What this task involves:
When you repeat the entries below, please keep them exact and leave out the pictures.

Excerpted records:
# # # # # # #

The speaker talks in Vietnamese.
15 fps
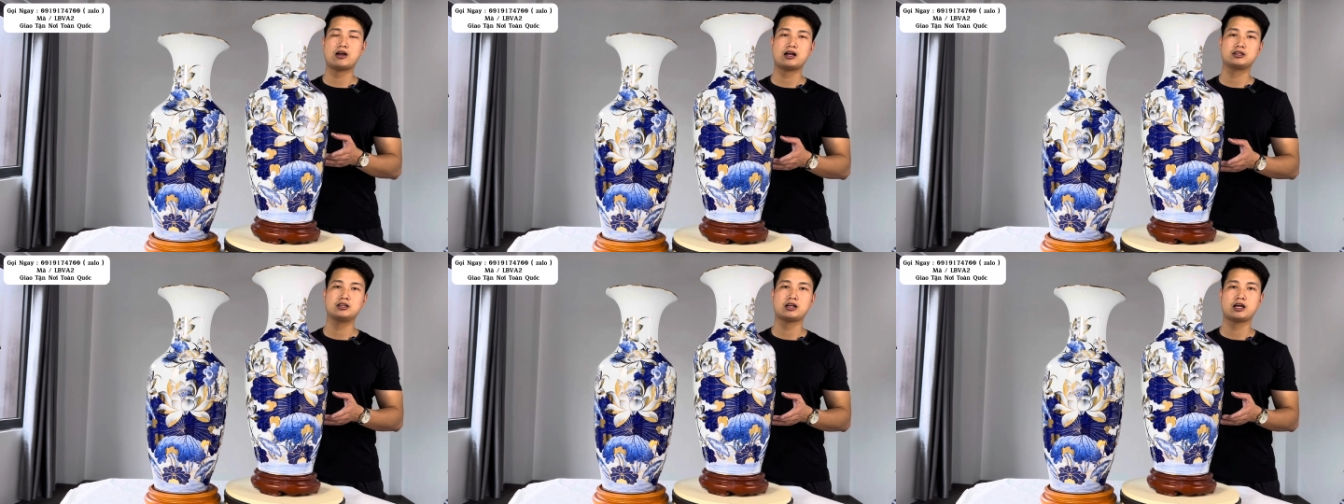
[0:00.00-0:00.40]

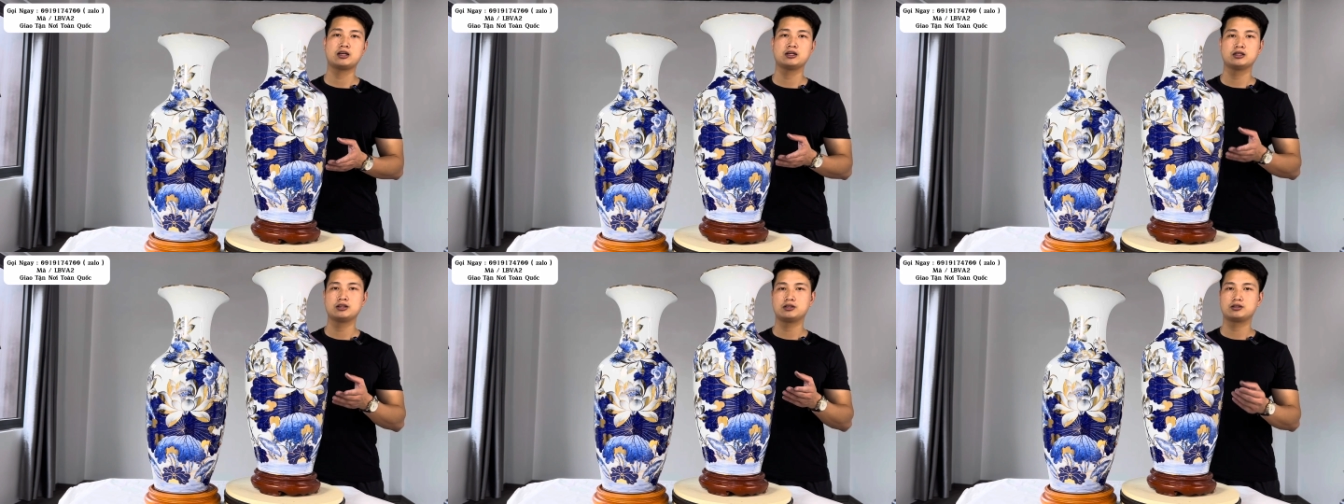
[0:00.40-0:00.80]
vàng như này
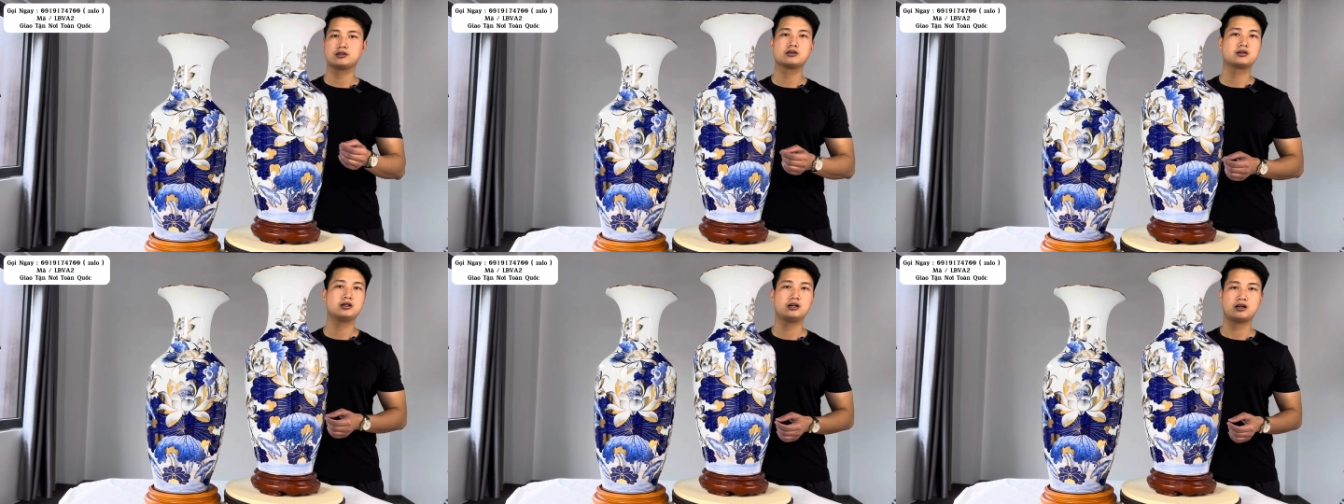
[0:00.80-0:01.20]

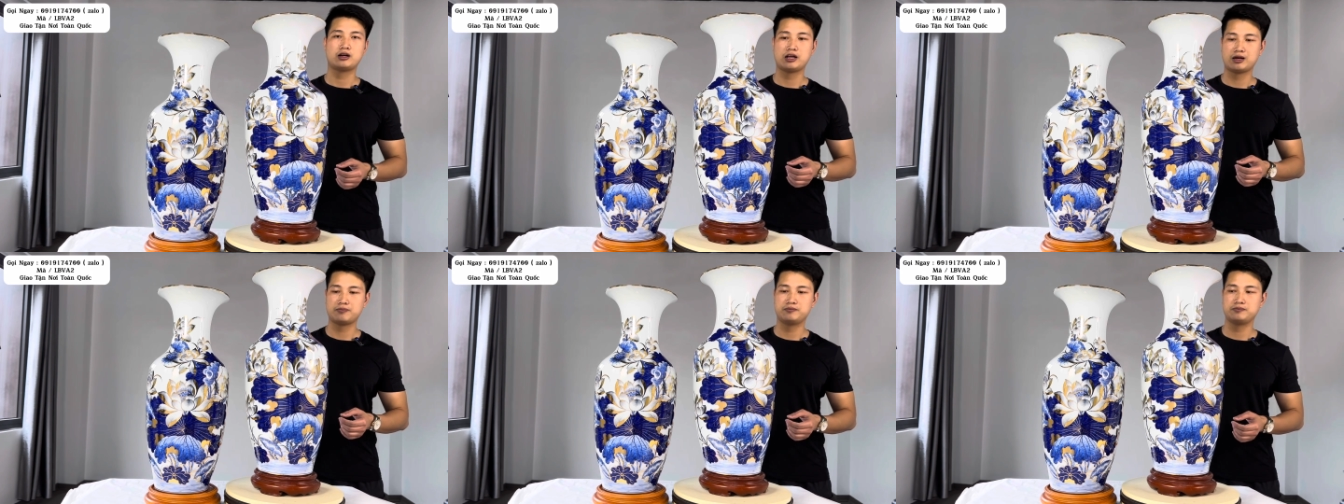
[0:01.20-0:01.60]
cực kỳ là
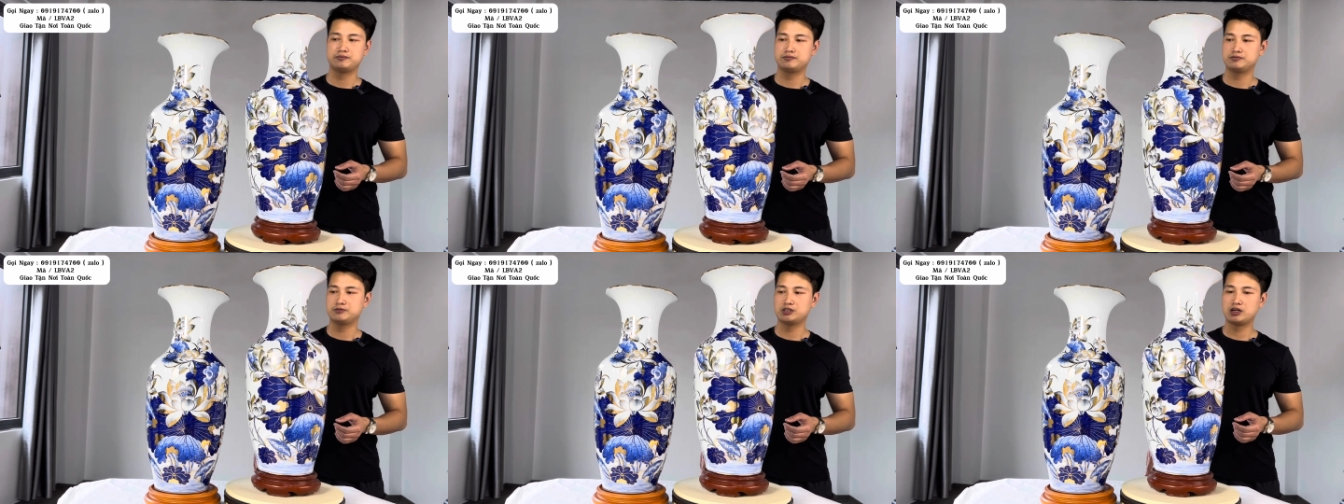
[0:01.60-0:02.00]
đẹp
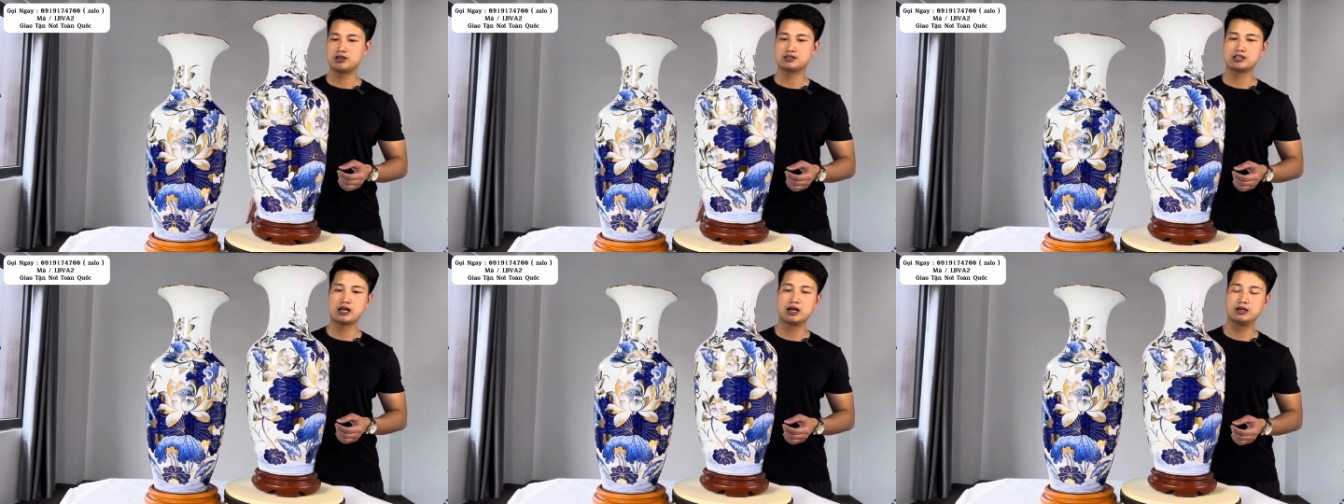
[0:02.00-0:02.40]
rất
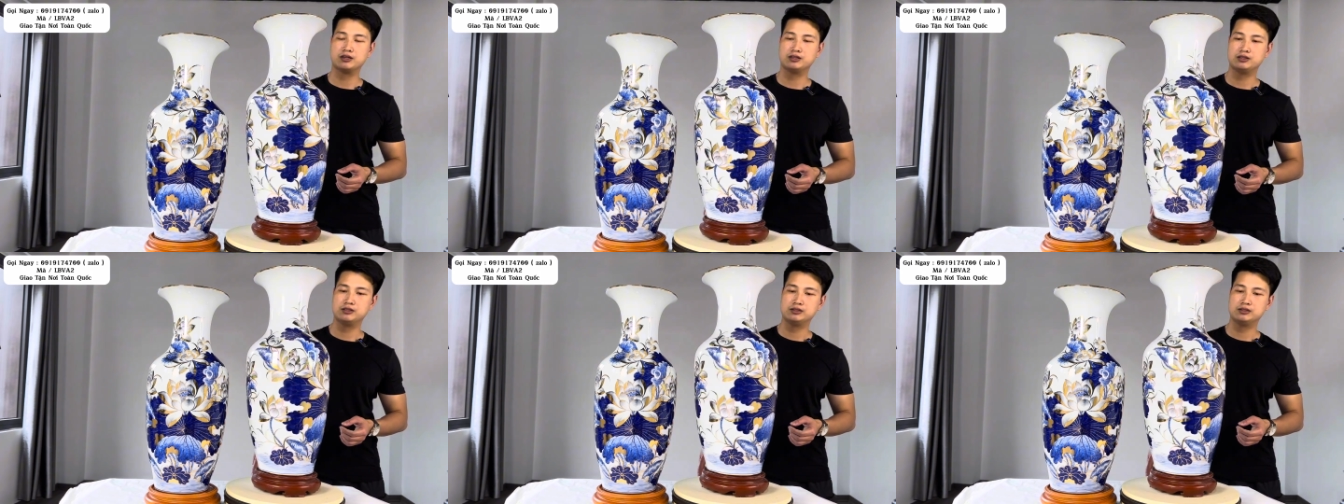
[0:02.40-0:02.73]
là sang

# # # # # # #

Response box:
The speaker talks in Vietnamese.
15 fps
[0:00.00-0:00.40]

[0:00.40-0:00.80]
vàng như này
[0:00.80-0:01.20]

[0:01.20-0:01.60]
cực kỳ là
[0:01.60-0:02.00]
đẹp
[0:02.00-0:02.40]
rất
[0:02.40-0:02.73]
là sang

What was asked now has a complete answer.